PROBLEM REQUIREMENTS: Output exactly the lines from the line that has "(1.00 s to 1.50 s)" through the last line of the data below, with no pictures.

____ SUPPLIED DATA

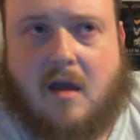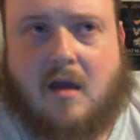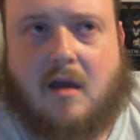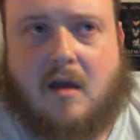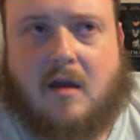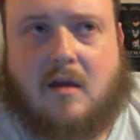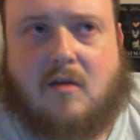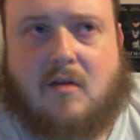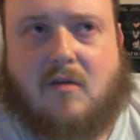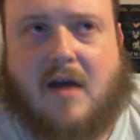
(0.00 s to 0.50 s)

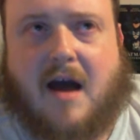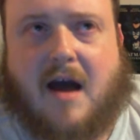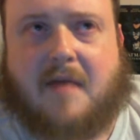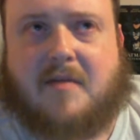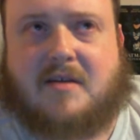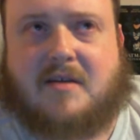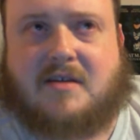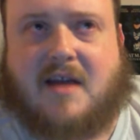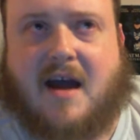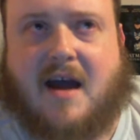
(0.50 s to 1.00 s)
you got
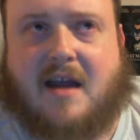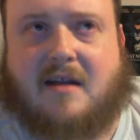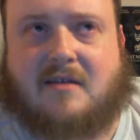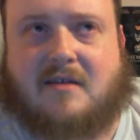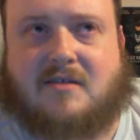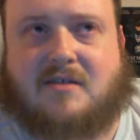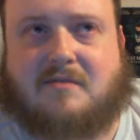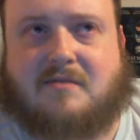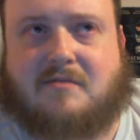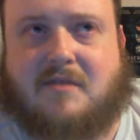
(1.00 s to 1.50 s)
this kind of,
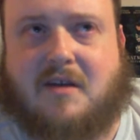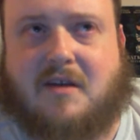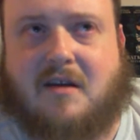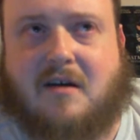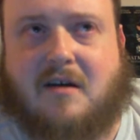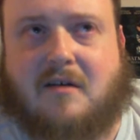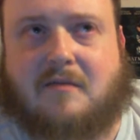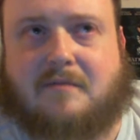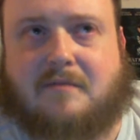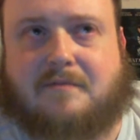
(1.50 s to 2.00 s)

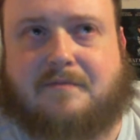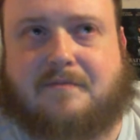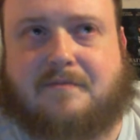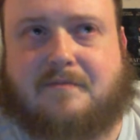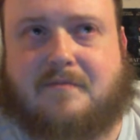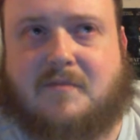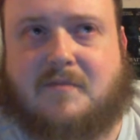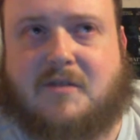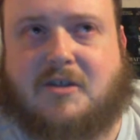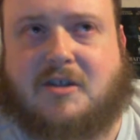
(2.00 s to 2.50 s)

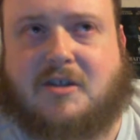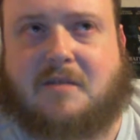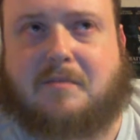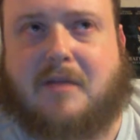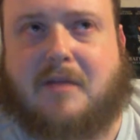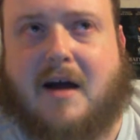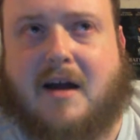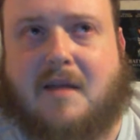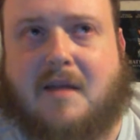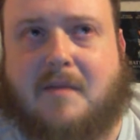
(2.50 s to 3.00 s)

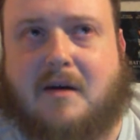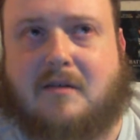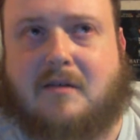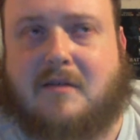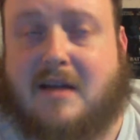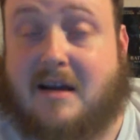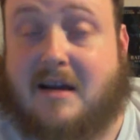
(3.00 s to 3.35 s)
subplot about, not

________

RESPONSE AREA:
(1.00 s to 1.50 s)
this kind of,
(1.50 s to 2.00 s)

(2.00 s to 2.50 s)

(2.50 s to 3.00 s)

(3.00 s to 3.35 s)
subplot about, not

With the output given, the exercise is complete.